JAKARTA — Ketua Dewan Direktur Great Institute Syahganda Nainggolan mendorong pembentukan Undang-Undang Keamanan Nasional dan Dewan Keamanan Nasional (DKN). Hal itu didasari pada situasi global yang bisa memicu terjadinya perang.
“Situasi dunia saat ini tidak sedang baik-baik saja. Dan dalam kondisi seperti itu, negara ini tidak boleh tidur,” kata Syahganda lewat siaran pers, Sabtu (5/7/2025).
Ia mengatakan, ada empat rekomendasi strategis hasil Focus Group Discussion (FGD) bertajuk “Potensi Perang Dunia dan Kesiapan Indonesia ke Depan”, yang digelar Jumat 4 Juli 2025 di kantor Great Institute, Jakarta Selatan. Salah satunya mendesak pembentukan Undang-Undang Keamanan Nasional dan DKN sebagai organ vital dalam menghadapi krisis.
Kemudian, mendorong penguatan Komponen Cadangan (Komcad) sebagai kekuatan rakyat semesta dalam sistem pertahanan nasional. Lalu, menegaskan bahwa politik luar negeri bebas aktif harus berlandaskan kepentingan nasional dan keseimbangan strategis.
“Menyatakan keyakinan kolektif bahwa Presiden Prabowo Subianto memahami lanskap global dan perlu terus didukung dalam mewujudkan strategi keamanan nasional Indonesia,” katanya.

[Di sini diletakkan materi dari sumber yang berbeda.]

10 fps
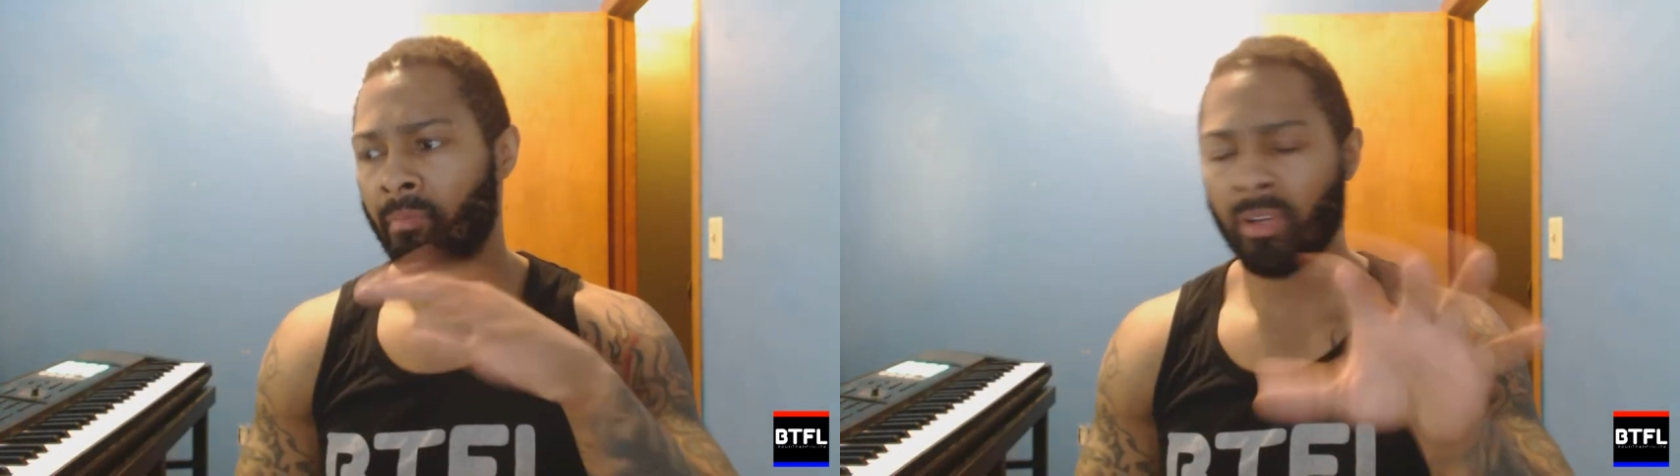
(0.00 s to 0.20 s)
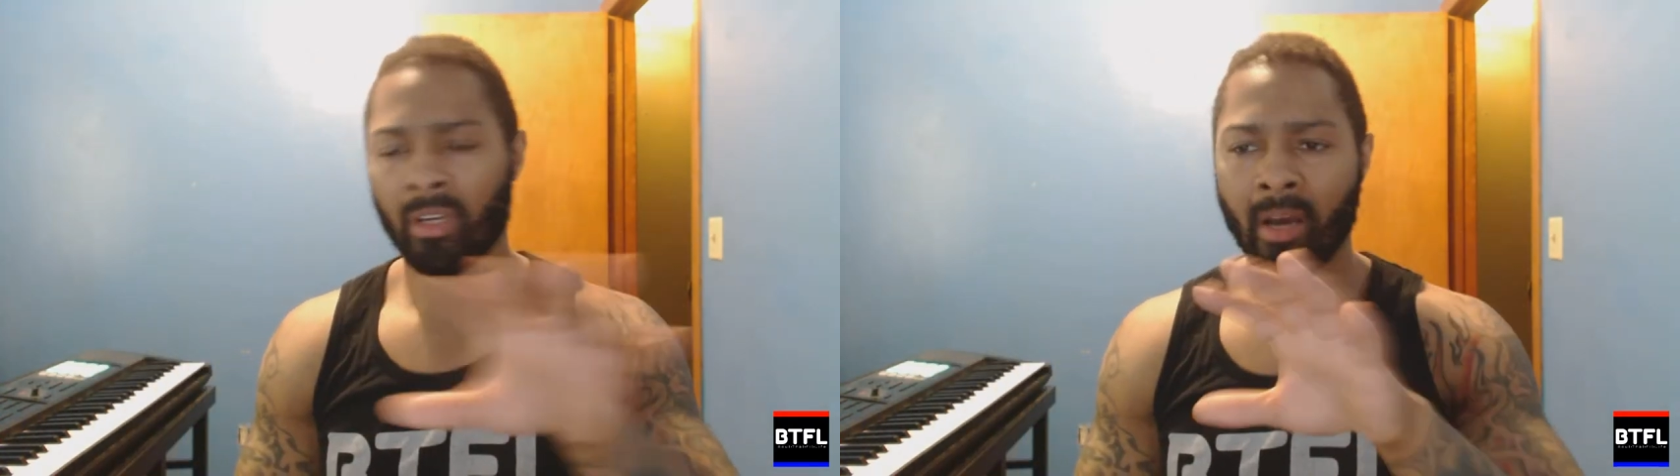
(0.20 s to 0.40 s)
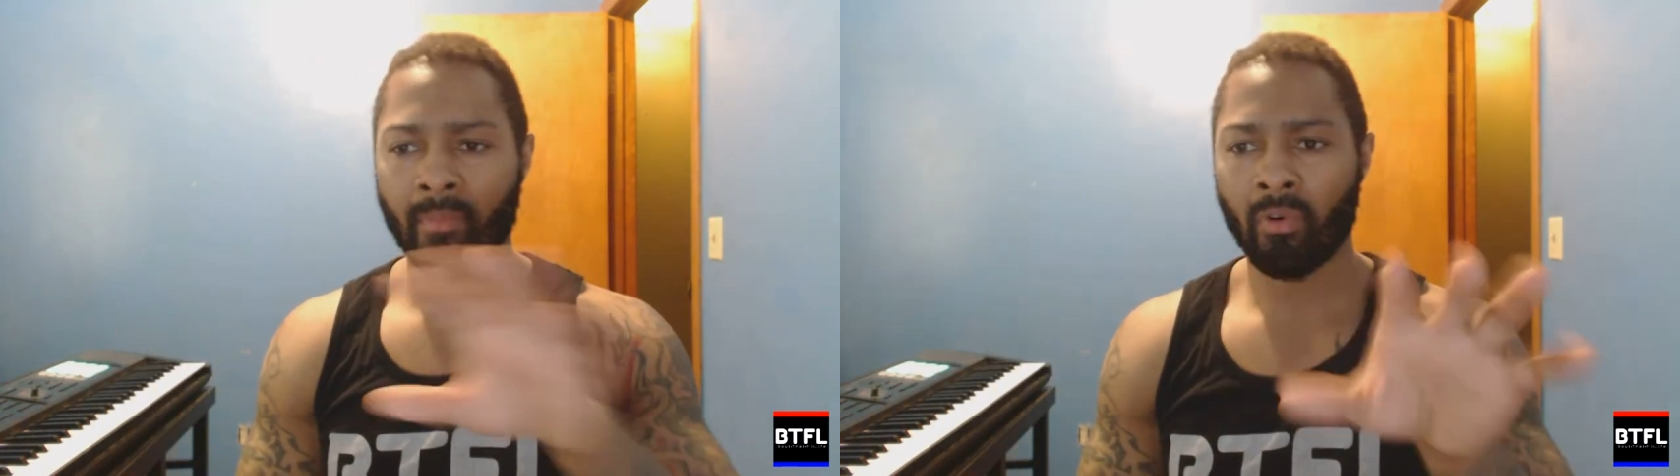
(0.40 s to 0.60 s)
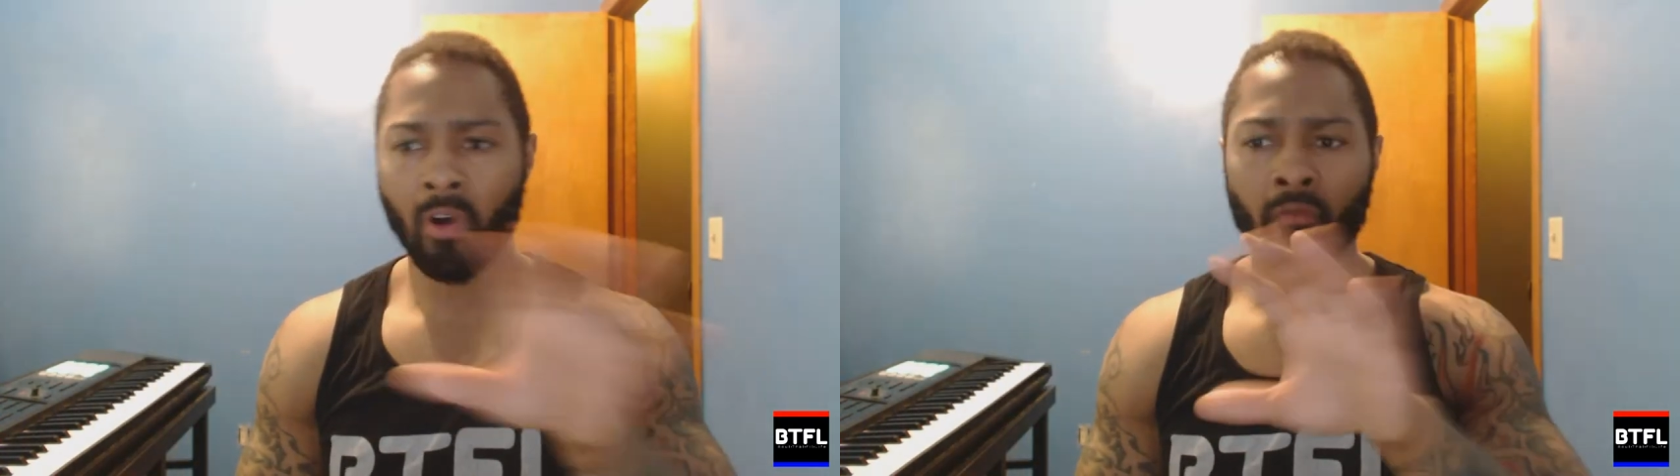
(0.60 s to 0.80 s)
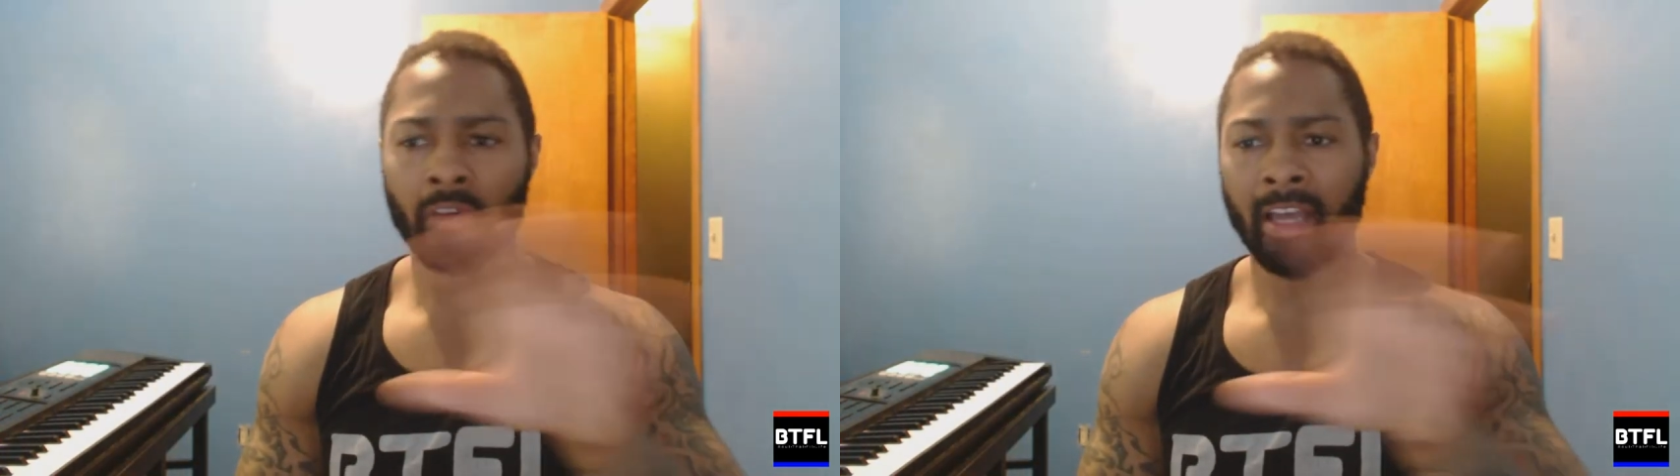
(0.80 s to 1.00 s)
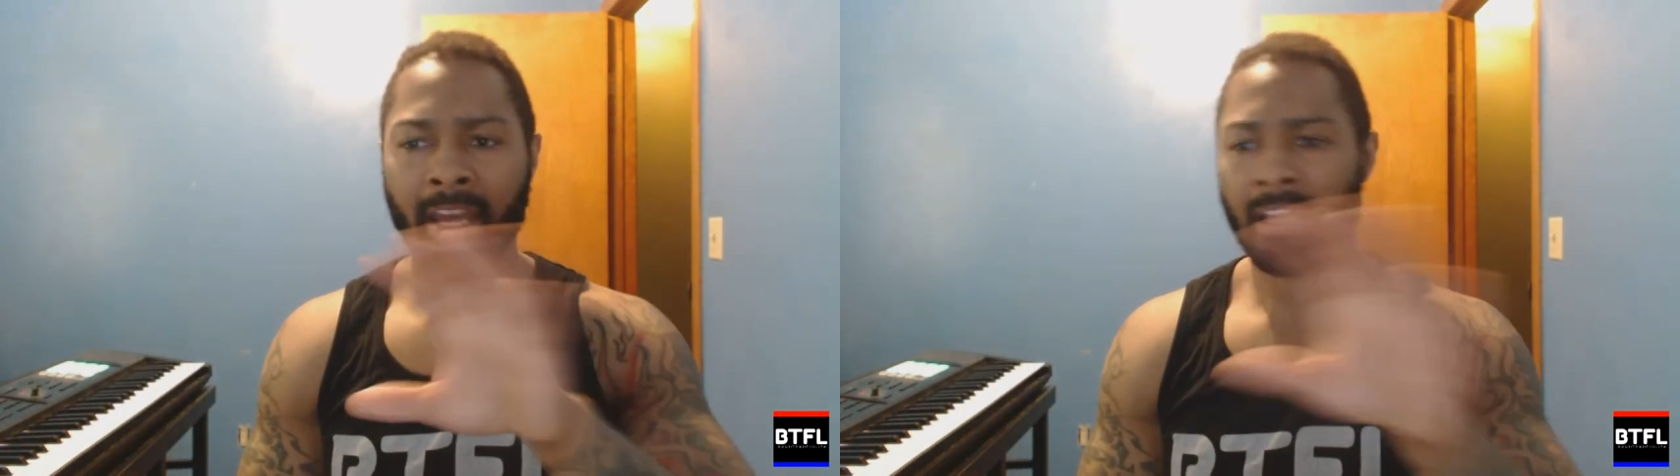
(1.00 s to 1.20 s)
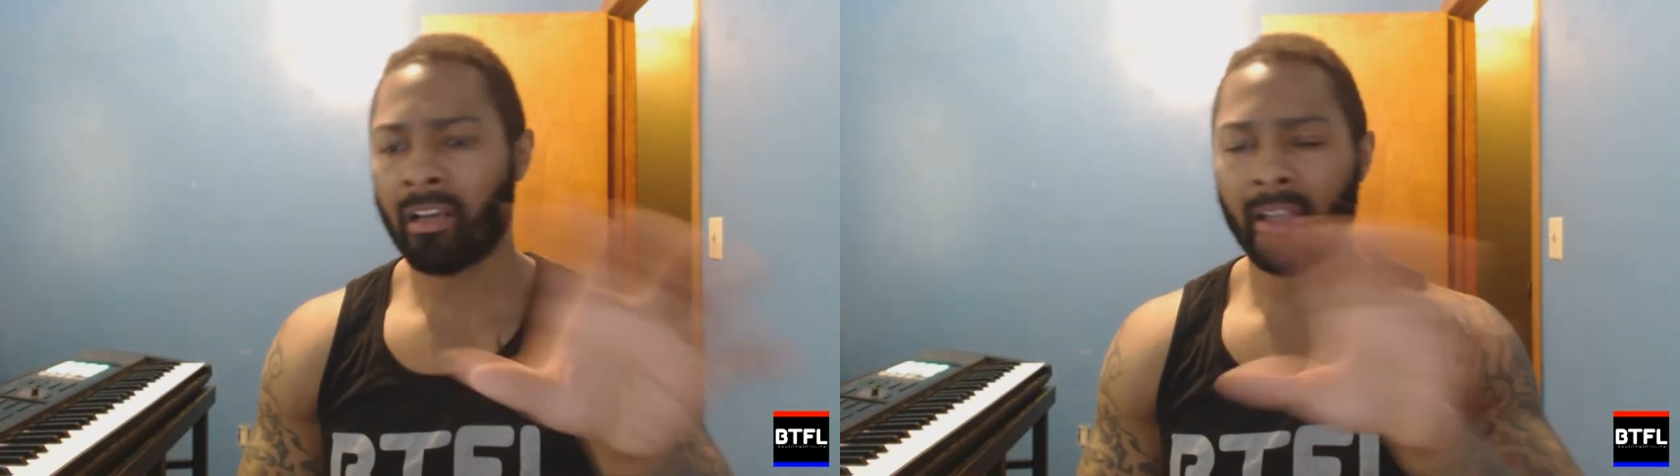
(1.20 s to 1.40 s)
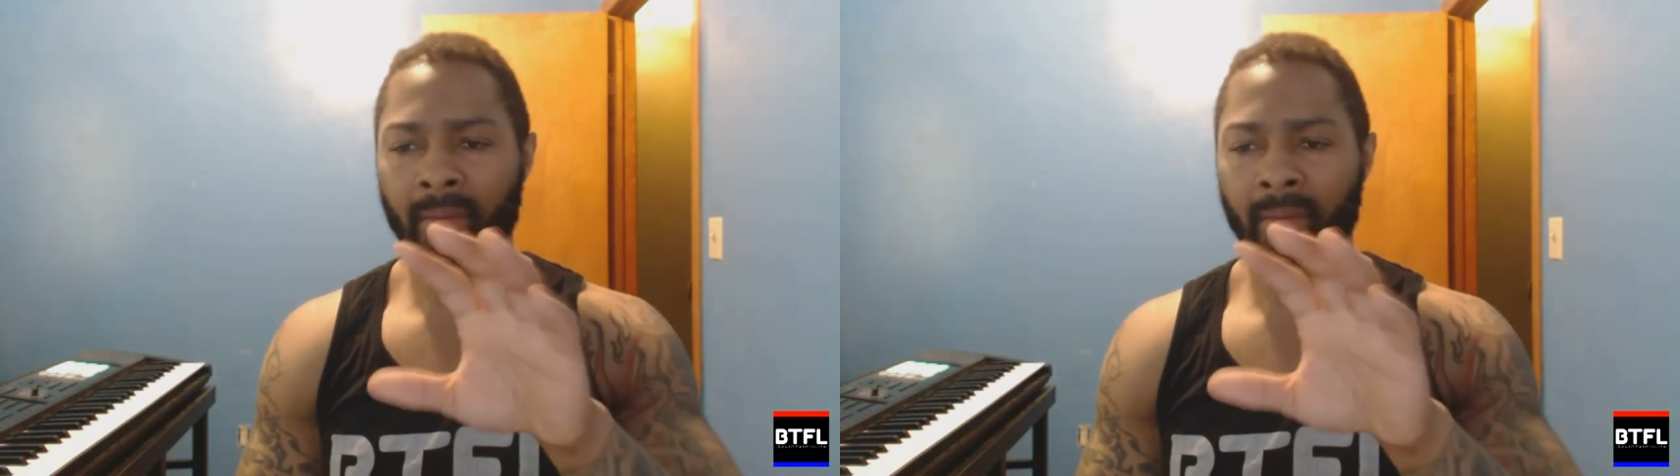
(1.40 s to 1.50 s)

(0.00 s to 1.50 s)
putting a couple overlay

Mantan Dubes RI untuk Mesir, Helmy Fauzy mengatakan, ketegasan dalam diplomasi juga menjadi hal penting yang perlu diperhatikan. Ia pun mendukung langkah Presiden Prabowo Subianto membawa Indonesia ke BRICS sebagai bentuk sikap strategis dalam geopolitik Asia Pasifik yang semakin memanas, menyusul pergeseran kekuatan militer AS ke kawasan ini.
“Sikap kita kini tegas. Beda dengan era sebelumnya yang masih gamang,” ujarnya saat menjadi pembicara dalam diskusi tersebut.
Sementara menurut pemerhati intelijen dan keamanan nasional, Stepi Anriani, peperangan modern bersifat multidomain, presisi, dan simultan. Ia pun menyarankan agar Komcad dilatih secara lebih spesifik, seperti menjadi milisi laut yang mampu menjaga wilayah kepulauan dan perbatasan Indonesia, meniru strategi pertahanan rakyat China.
“Mereka bahkan melatih nelayan jadi bagian dari sistem pertahanan. Kita harus bisa berpikir sepraktis itu,” katanya.
Namun, ekonom Drajad Wibowo mengkritisi kesiapan fiskal Indonesia yang menurutnya belum mampu menopang penguatan alutsista dan pertahanan. Ia menyarankan optimalisasi pendapatan negara melalui intelijen fiskal, termasuk penagihan tunggakan pajak dan pengawasan transfer pricing.
“Kinerja penerimaan negara semester pertama 2025 justru turun dari Rp1.458 triliun ke Rp1.451 triliun. Kalau penerimaan tidak cukup, bagaimana bisa kita beli alutsista, apalagi memperkuat pertahanan?” katanya.
Ditambahkan aktivis Anton Permana, ada lima titik konflik global yang harus diwaspadai Indonesia, yakni Ukraina, Timur Tengah, Taiwan, Laut China Selatan, dan India–Pakistan. Ia pun menyoroti lemahnya pertahanan udara Indonesia serta keberadaan pangkalan rudal Australia yang mengarah ke wilayah RI.
Sehingga, menurutnya, penting bagi Indonesia untuk segera membentuk DKN agar koordinasi intelijen dan kebijakan tidak lagi terpisah-pisah. “Kalau kita ingin perdamaian, maka kita harus kuat. Dan kekuatan itu tidak cukup hanya lewat niat, tapi juga lewat struktur,” kata Anton.